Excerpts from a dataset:
☆ ☆ ☆ ☆ ☆

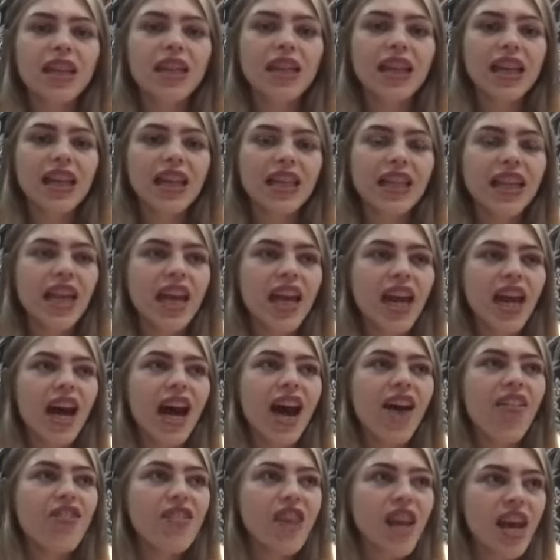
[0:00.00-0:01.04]
And yeah,
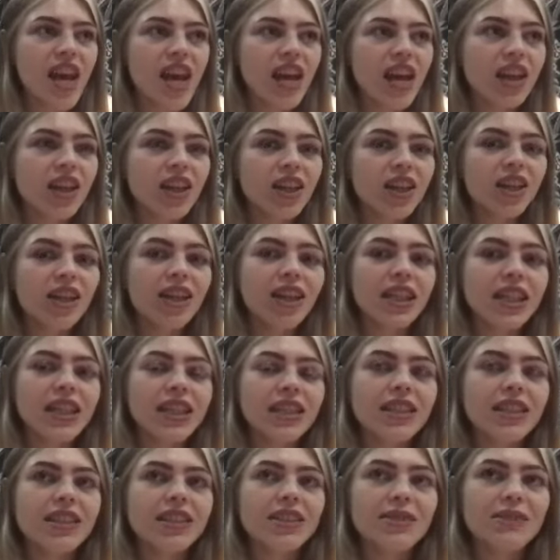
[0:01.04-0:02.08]
and then I
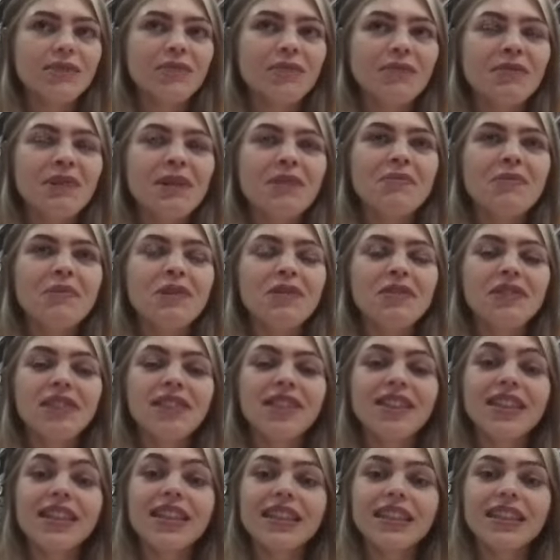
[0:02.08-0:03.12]
just my boyfriend
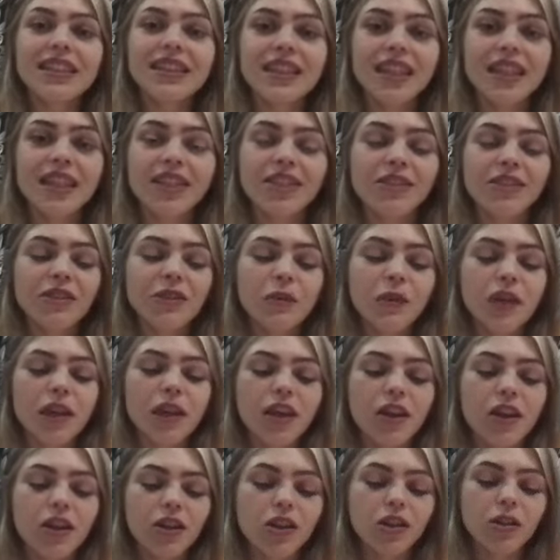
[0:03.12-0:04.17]
and I decided on the way
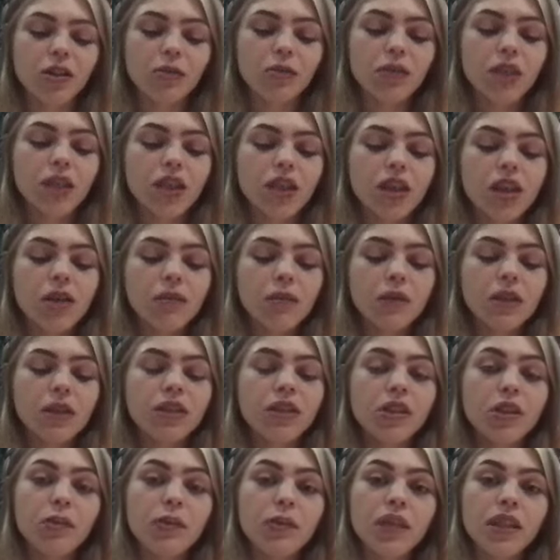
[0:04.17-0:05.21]
home we'd
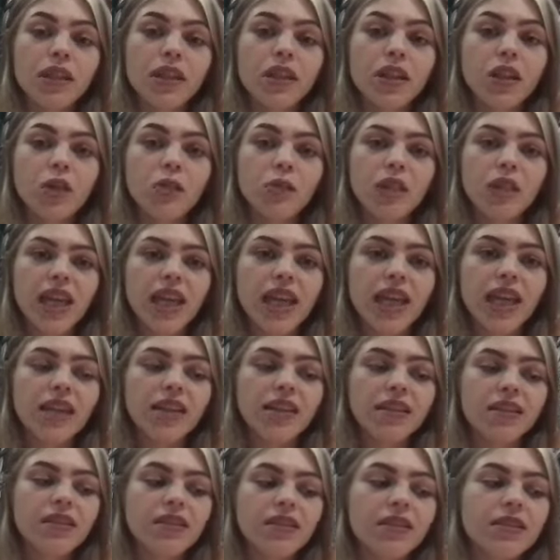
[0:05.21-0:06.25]
stop in
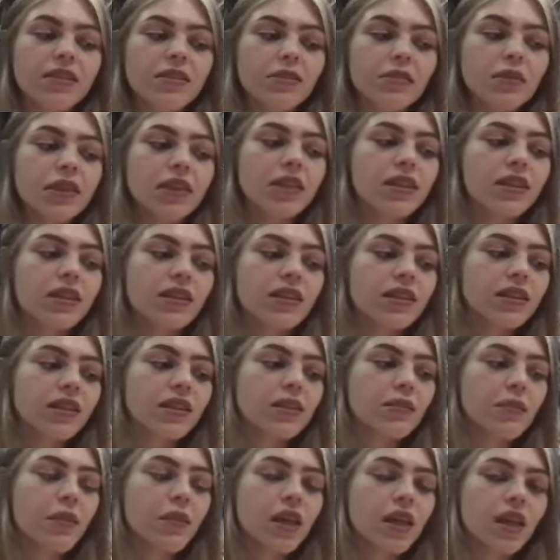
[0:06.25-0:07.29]
Copenhagen because
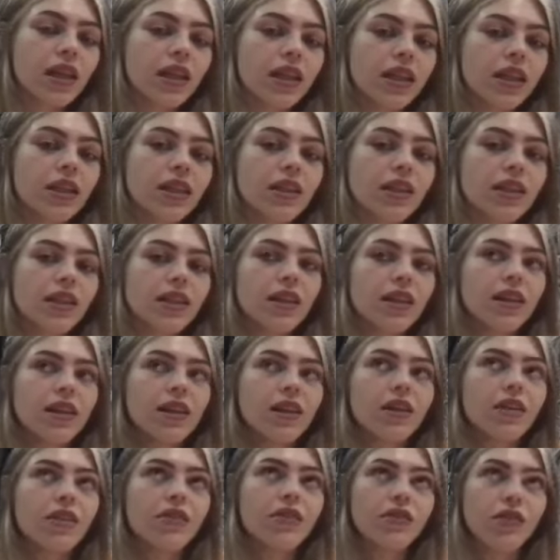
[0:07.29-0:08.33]
my
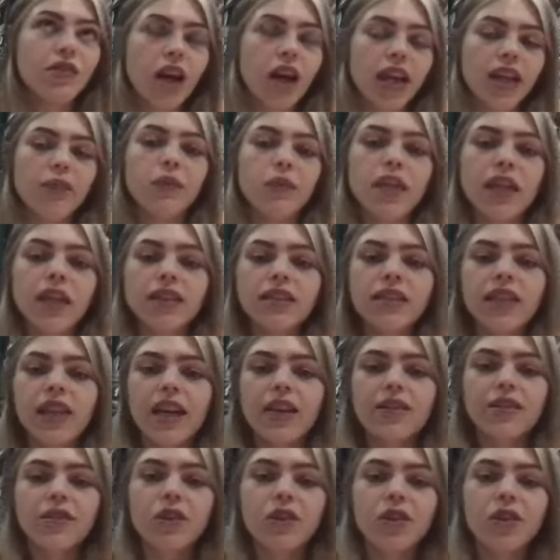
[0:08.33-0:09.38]
flight we had to
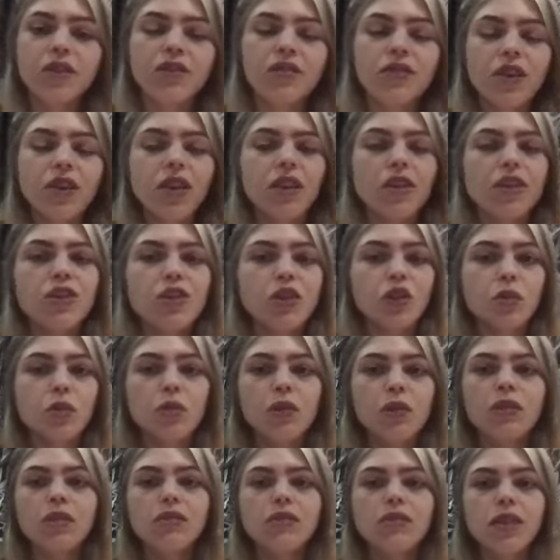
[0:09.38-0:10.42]
have a
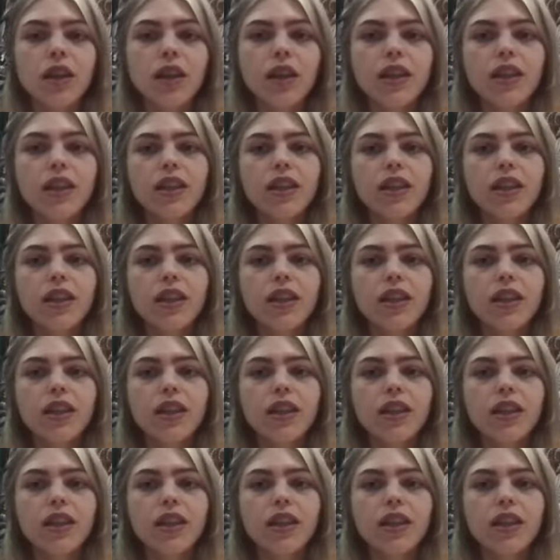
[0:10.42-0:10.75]
stop off flight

☆ ☆ ☆ ☆ ☆

== Exercise goal ==
Exclude the pictures and transcribe all of the entries exactly.

== Exercise solution ==
[0:00.00-0:01.04]
And yeah,
[0:01.04-0:02.08]
and then I
[0:02.08-0:03.12]
just my boyfriend
[0:03.12-0:04.17]
and I decided on the way
[0:04.17-0:05.21]
home we'd
[0:05.21-0:06.25]
stop in
[0:06.25-0:07.29]
Copenhagen because
[0:07.29-0:08.33]
my
[0:08.33-0:09.38]
flight we had to
[0:09.38-0:10.42]
have a
[0:10.42-0:10.75]
stop off flight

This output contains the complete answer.